When a business grows and adapts it often requires a lot of overhauls, both physically and digitally. Processes that previously worked or were effective for purpose are no longer so. Because of this a business will re-engineer part of its business processes to adapt.
Reasons Why a Business May Adapt its Processes
A business may change the way it functions for many reasons,
- The business is expanding and it’s old process needs to handle the additional capacity or machinery.
- The function the old system used to serve has been superseded or removed from the business process as it is no longer required.
- The business is being merged or acquired by another and duplicate processes need to be removed or increased and vice versa.
- The process currently being used is not dynamic enough to be useful anymore or is causing issues.
- A process is failing or is not always effective.
- The current process has too many avoidable errors.
Reasons Why a Process May Need Changing
A business may change it’s processes for many reasons, such as ; –
- Improve the speed of operation.
- Improve the customization or dynamic of a process.
- Improve the continuity or compatibility to connect the process to other processes.
- As a reaction to changing legislation, laws or consumer complaints.
- Improve the efficiency of a process.
- Improve the operating cost of a process.
- Improve the output or capacity of a process.
- Improve the working capital investment in a process.
- Improve quality of a product.
- Change the product.
Re-engineering a process not only requires identifying a change but enacting that change can take a lot of steps to complete, especially for products in areas that are heavily reliant on compliance and conformity, such as electrical appliances or medial tools.
Improving Efficiency Caveats
Changing a business process can be risky and should have appropriate risk analysis in place where processes are crucial to the business process or jobs.
Many businesses re-engineer their processes simply to ensure that their product or products match demand. Overhauling business processes may not be financially viable if the number of defects or failing products outweighs the cost of replacing the machinery or software process.

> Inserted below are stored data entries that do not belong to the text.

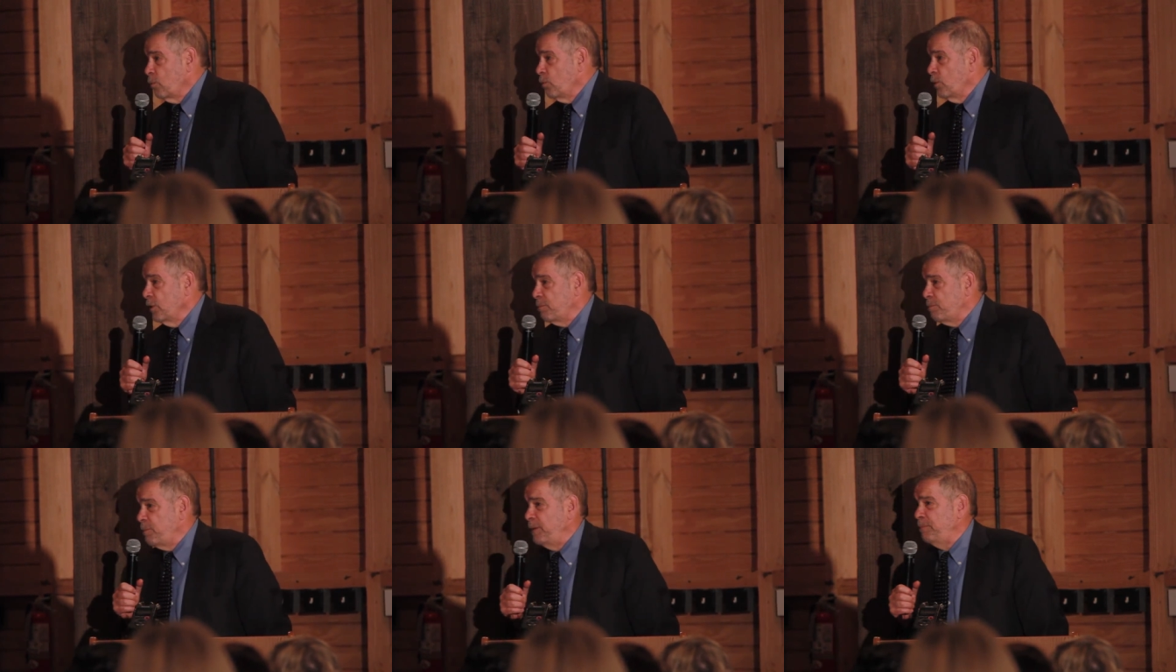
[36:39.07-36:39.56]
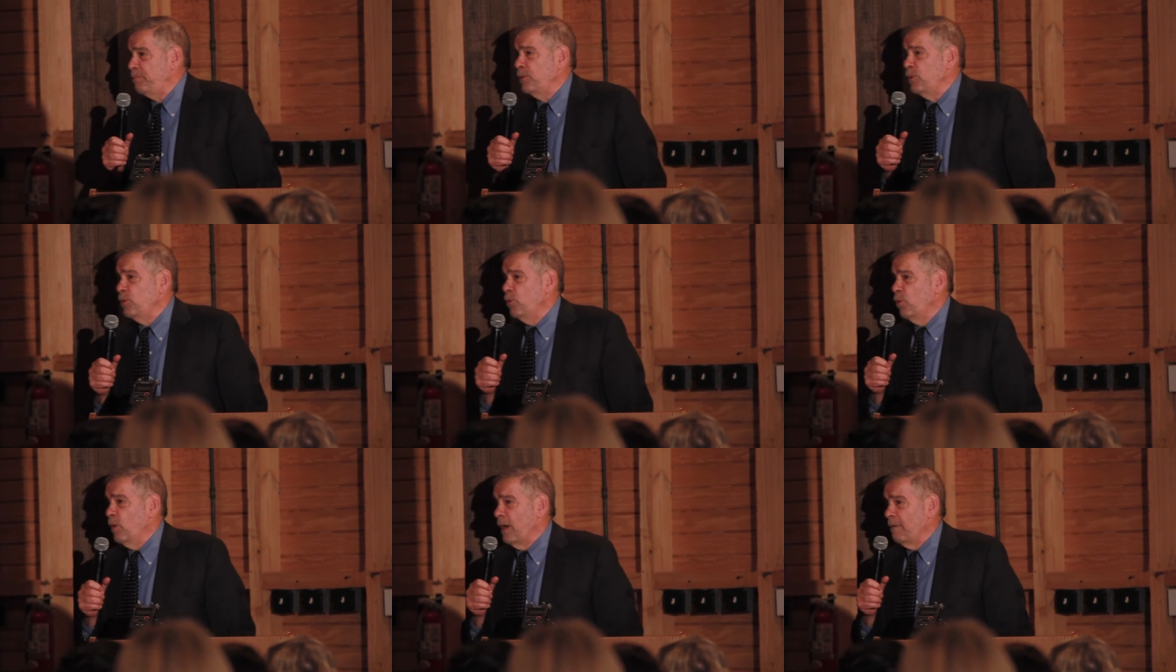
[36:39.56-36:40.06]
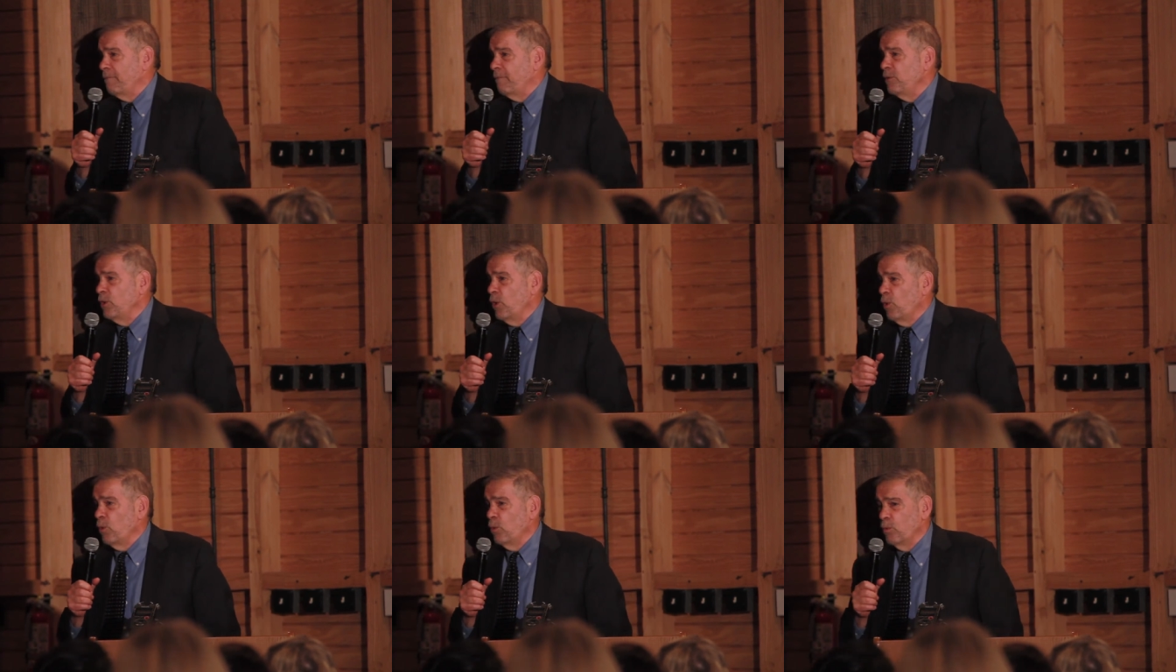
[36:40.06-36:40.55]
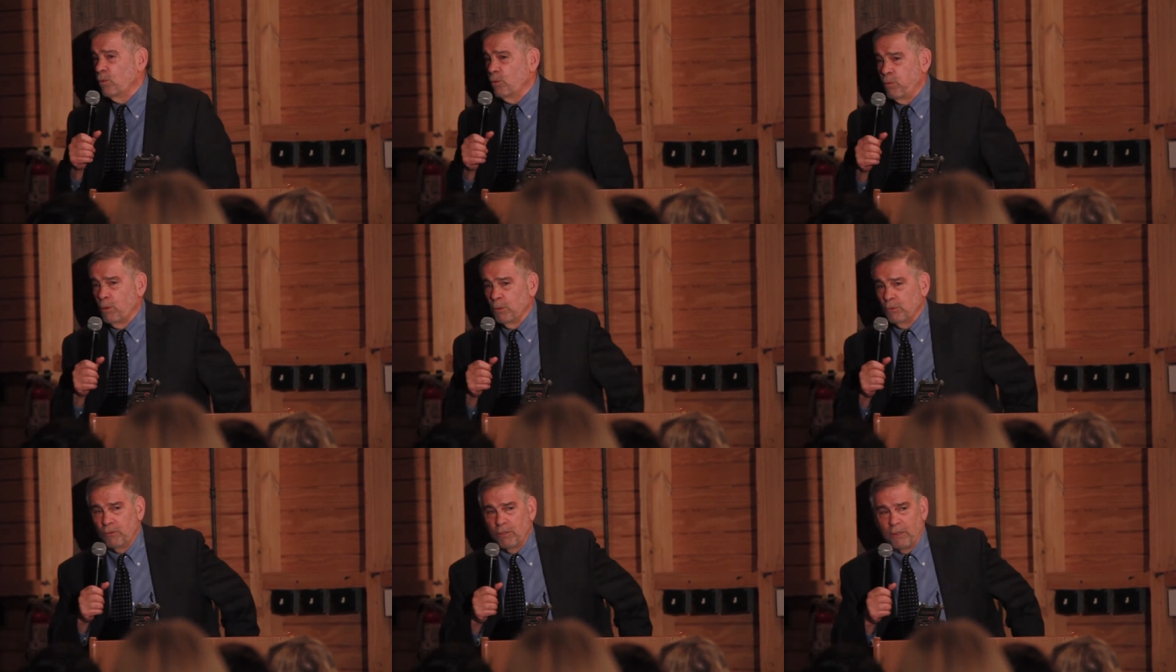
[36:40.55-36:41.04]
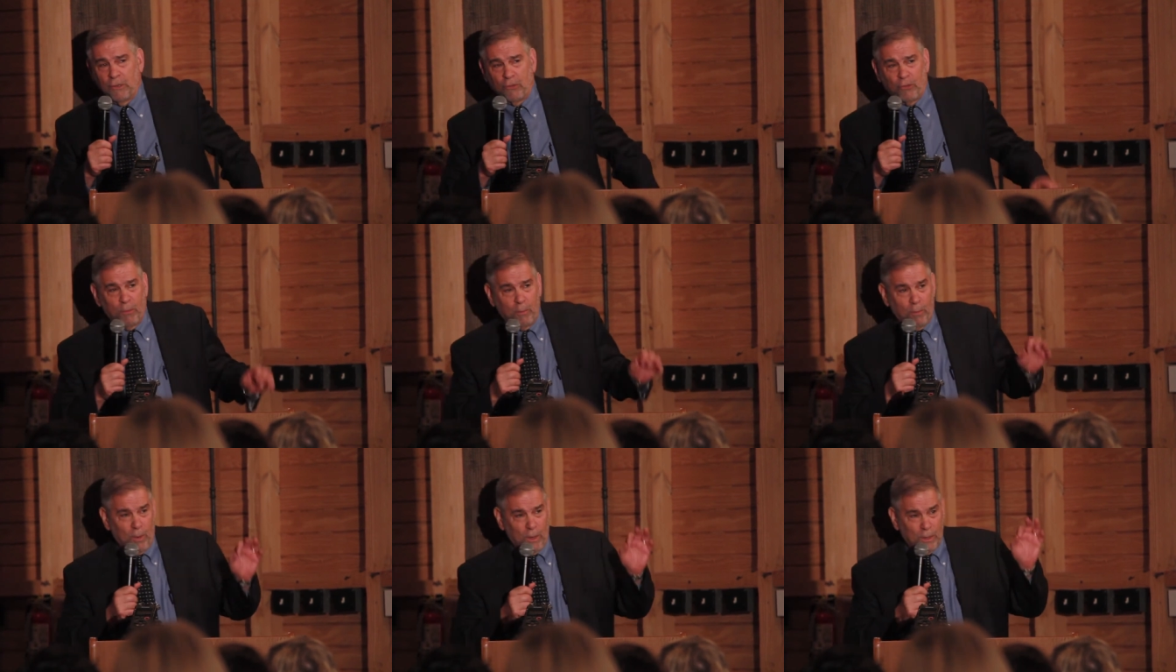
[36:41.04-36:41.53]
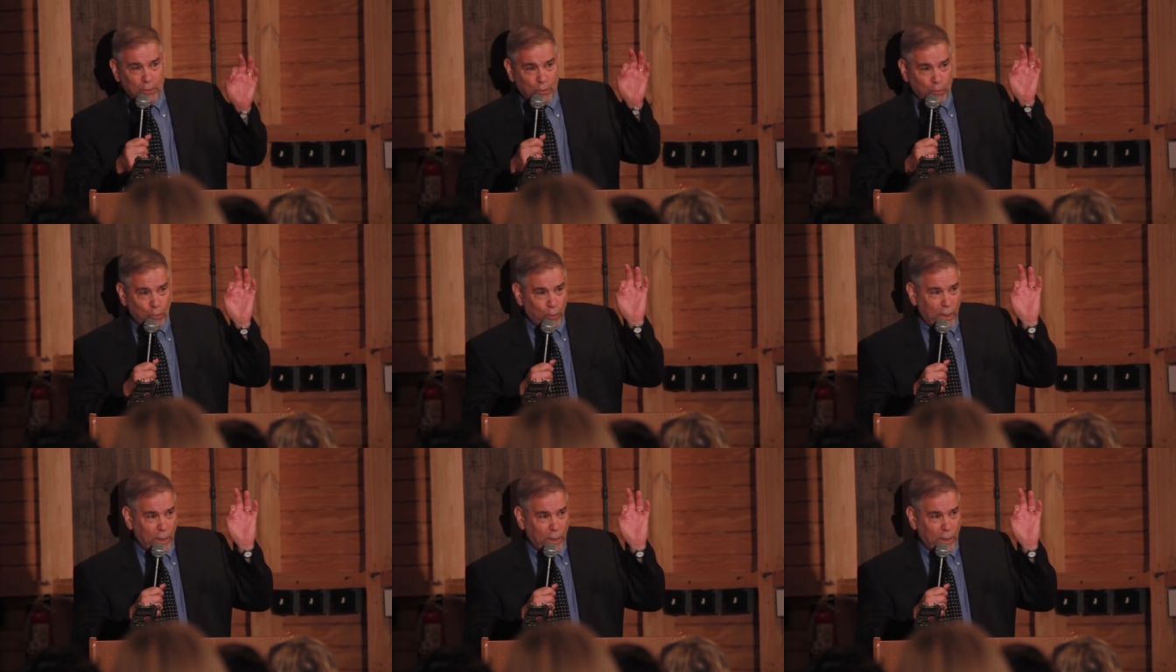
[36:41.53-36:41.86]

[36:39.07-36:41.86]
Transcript: With people who have no quotation marks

Improving the speed of a process may make the process faster but the business may also want to change the system implemented, such as using a batch process system where the job can be completed as part of a ‘batch’. Having many batches however can lead to greater working capital on complex components or products and can mean that if there is a problem with one then it is likely that the whole batch is also going to fail. Batch processing can also make quality control and quality assurance much harder and more expensive to enact.